Hacker News new | ask | show | jobs
by scaladev 2030 days ago
>and 2 on an openSUSE tubleweed system using BTRFS as root.

How long ago was that? and have you been using other fully checksummed filesystems (like ZFS) on that hardware since then? I'm asking because if you're using btrfs without any raid features (or with simple RAID modes like 1/0) for the past several years and it breaks, if you dig deep enough into the problem, often the hardware is found to be at fault.

And ext4 or xfs either don't find corruption at all (if it's data corruption), or have better error recovery if the FS's own metadata got trashed (which is a strong argument in favor of them, I agree, but I wouldn't trust such a filesystem anyway and would restore from backups right away).

Edit: it's a strong argument for storing data on them which is checksummed by some higher component in your software stack, like the database. Otherwise, you're just asking for silent data bitrot.

3 comments

> if you dig deep enough into the problem, often the hardware is found to be at fault

That's not really good enough though. Next gen file systems are supposed to be resilient even if hardware fails. That's the whole point of raiding and checksumming. ZFS was very much intended to be resilient when faced with bad hardware. Heck, even in the 90s this was a known problem hence chkdsk on DOS marking bad sectors to somewhat mitigate data corruption on FAT file systems. If Btrfs only works when hardware is behaving then that is absolutely a problem with Btrfs.
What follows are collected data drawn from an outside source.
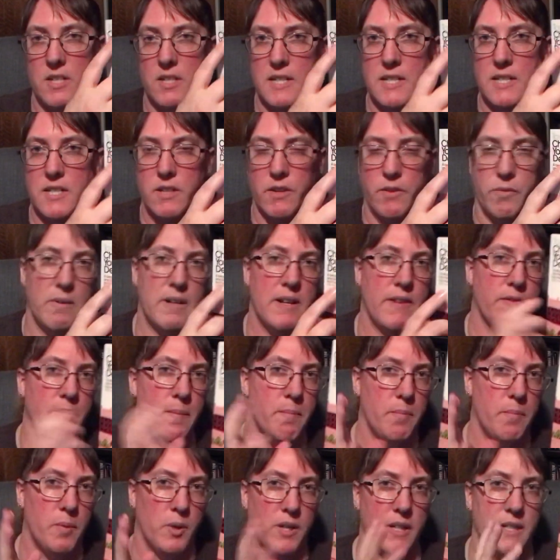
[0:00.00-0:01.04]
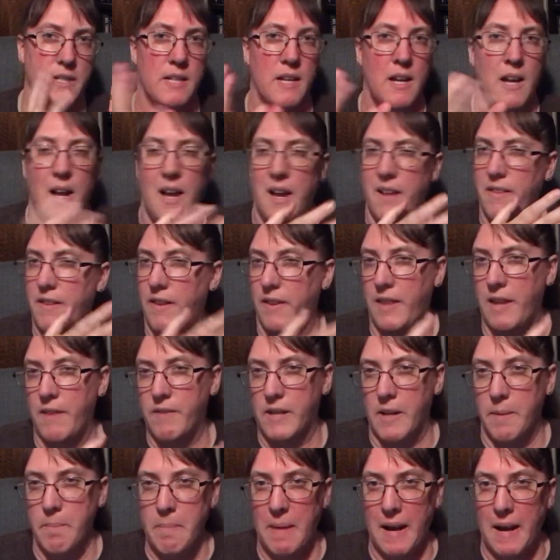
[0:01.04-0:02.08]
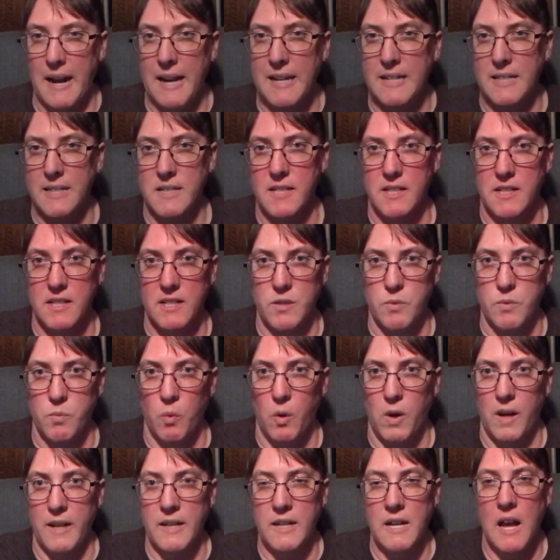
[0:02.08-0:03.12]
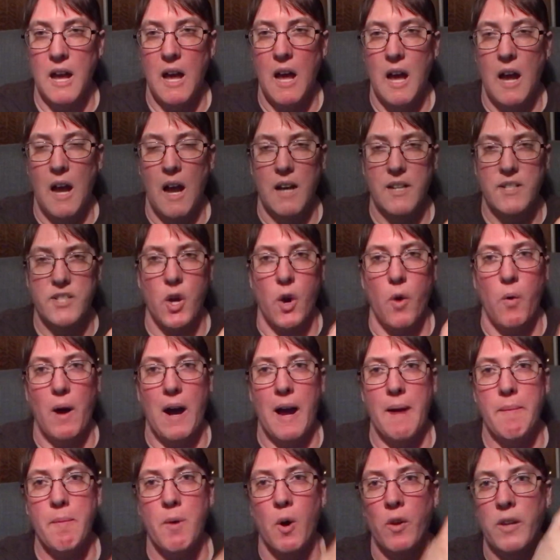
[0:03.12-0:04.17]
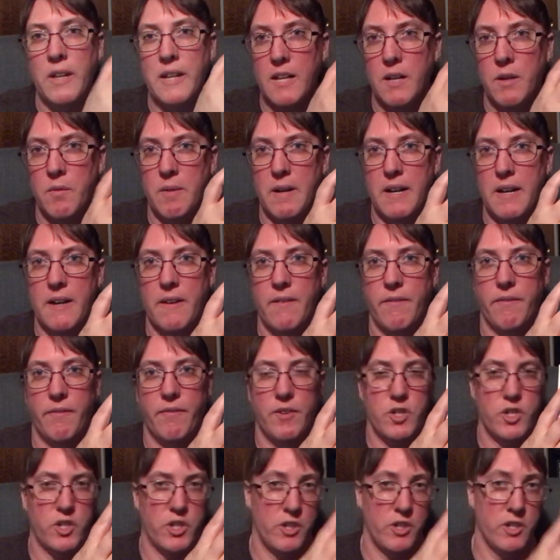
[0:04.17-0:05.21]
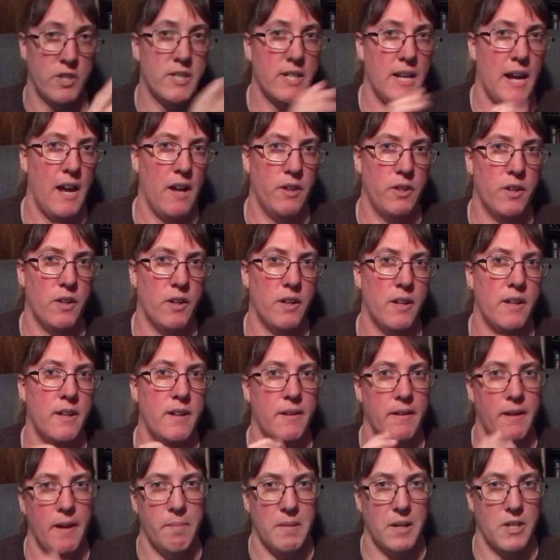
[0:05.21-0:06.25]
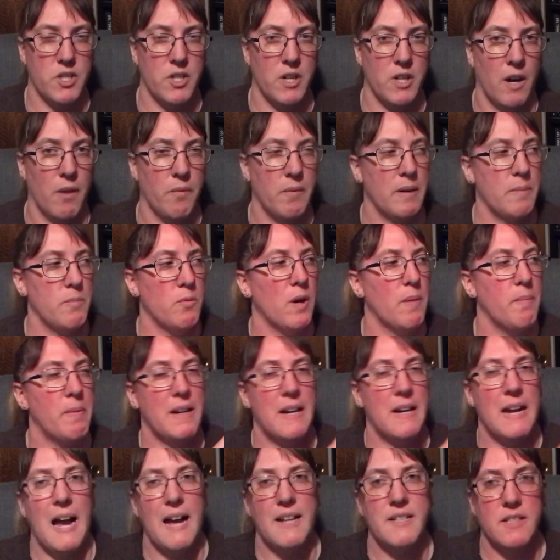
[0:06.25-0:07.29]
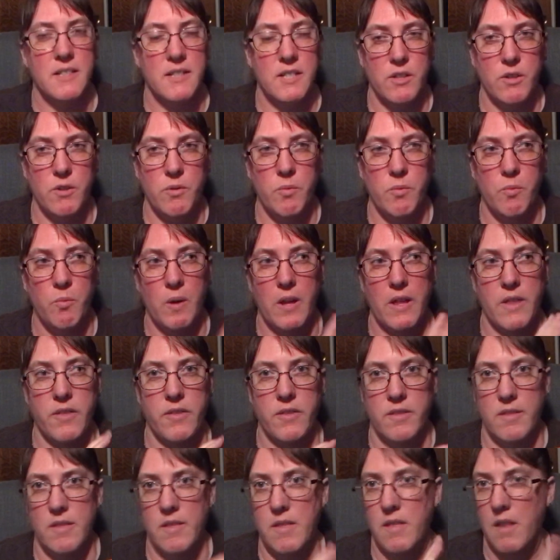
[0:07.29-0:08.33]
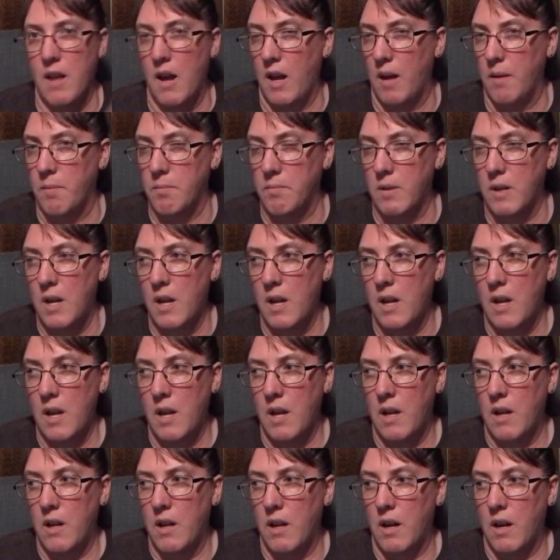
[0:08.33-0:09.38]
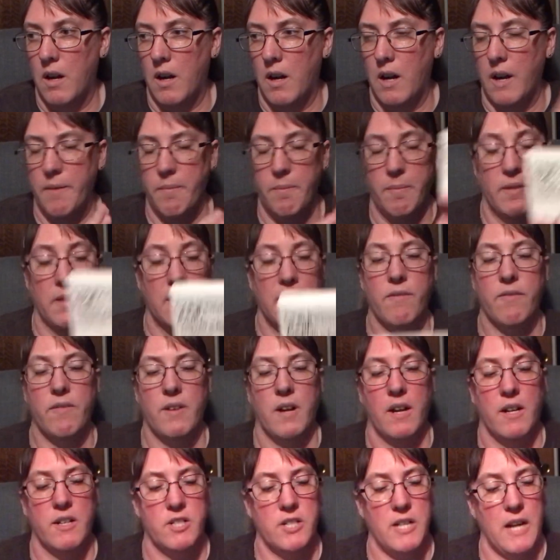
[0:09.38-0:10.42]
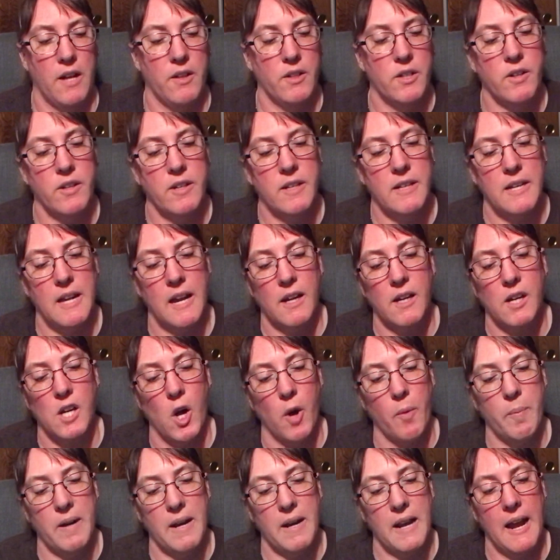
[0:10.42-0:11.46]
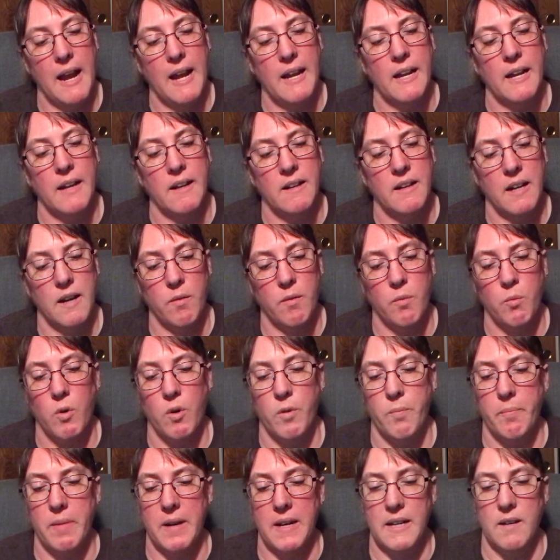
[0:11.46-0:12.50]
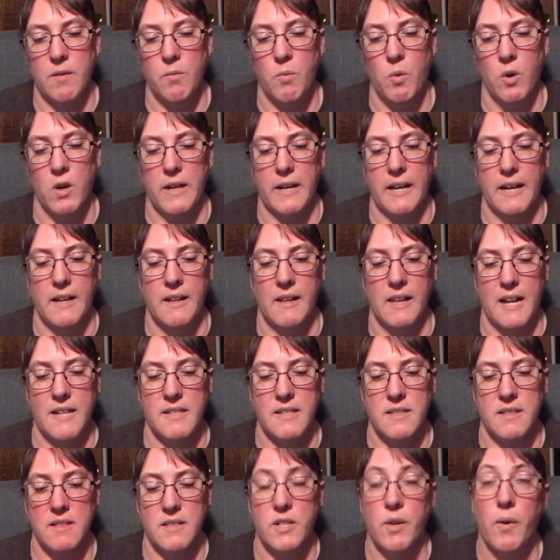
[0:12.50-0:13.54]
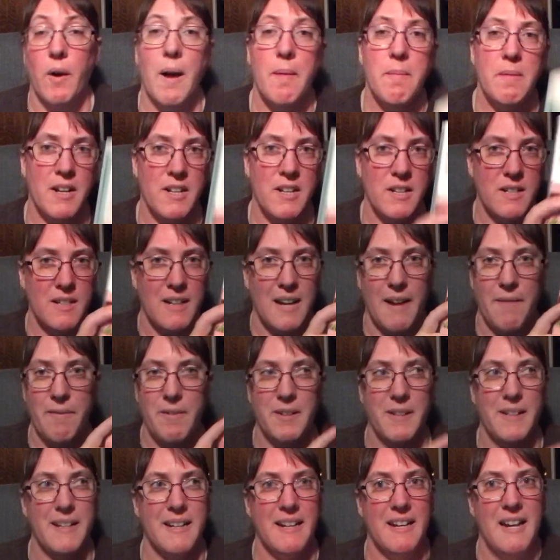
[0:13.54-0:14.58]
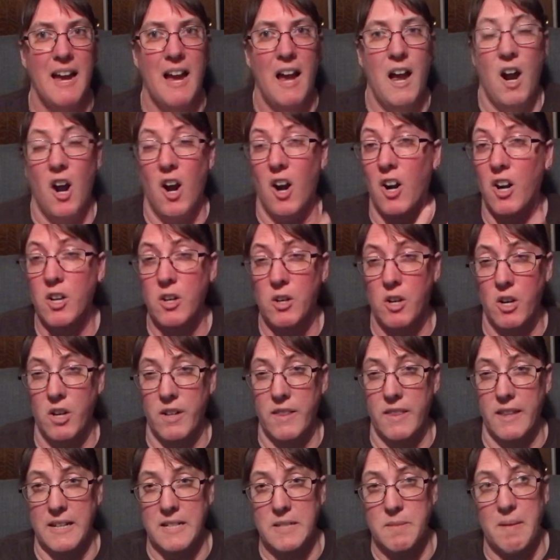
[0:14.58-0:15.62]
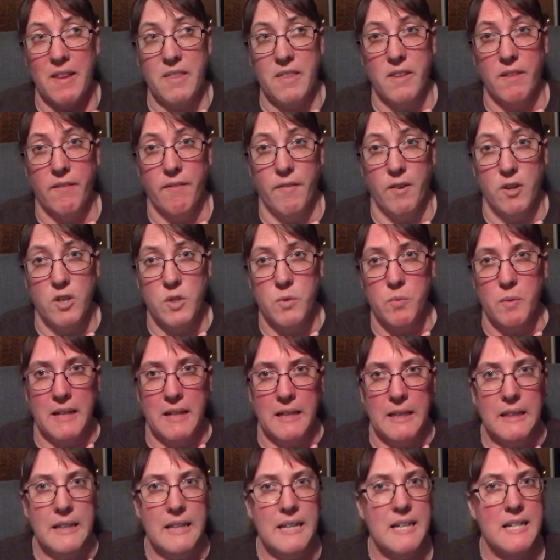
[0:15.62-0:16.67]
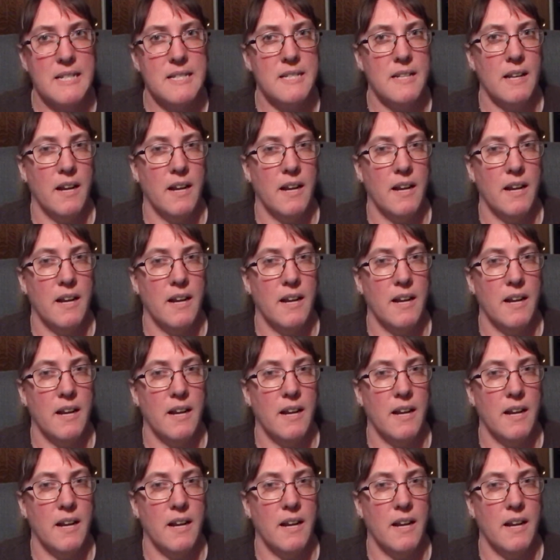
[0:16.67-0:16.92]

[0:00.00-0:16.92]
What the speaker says: These are 3 different books that they've combined into this one. So I'm only going to read for sure childhood. I'm not sure I'll read more, but it has to do with, I believe, childhood in Copenhagen and being in working class. So I really heard good things about the first one at least.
As for my experience with ZFS, it's kept consistency when disks have died. It's worked flawlessly when SATA controllers have died (one motherboard would randomly drop HDDs when the controllers experienced high IOPS -- which would be enough to trash any normal file system but ZFS survived it with literally no data loss). Not to mention frequent unscheduled power cuts, kernel panics (unrelated to ZFS), and so on and so forth. I'm sure it's possible to trash a ZFS volume but it's stood strong on some pretty dubious hardware configurations for me and where most other file systems would have failed.

Letsee, this root filesystem says it was installed on 2019-05-11, so what, a year and a half ago? ish? I just wiped it and reinstalled since only the root filesystem was hosed (separate home filesystem thankfully wasn't affected) and this box was already fully managed by ansible so I just rebuilt an exact replica of the same system in place. (In hindsight, no, I don't know why I didn't use that opportunity to switch to XFS.)

Also, I'm going to somewhat mirror sibling comments: Even if the hardware is faulty, that should produce a filesystem with explicit checksum errors, not an unreadable filesystem. There is certainly an upper limit to what it could catch, but you'll have to forgive my skepticism that only one of the 2 filesystems on the system was affected and only after months of use, and then the corruption was so complete that it couldn't even tell me what was wrong and try to fix it.

> if you dig deep enough into the problem, often the hardware is found to be at fault

Well with ZFS I've had hardware break and still not experienced any data loss. I've had cables getting lose multiple times, I've had several disks dying[1], I've had unstable SATA controllers (hello JMicron) and plenty of unexpected power losses and hard resets.

Yet ZFS has sailed through it all with my data intact. Sure ZFS ain't bulletproof. It can get messed up. But for the most part it takes a lot of beating without a dent.

[1]: As a matter of fact, I just finished resilvering a RAID-Z1 pool in my NAS after a WD Red 3TB died after almost 7 years of 24/7 operation (barring a few accidental power outages).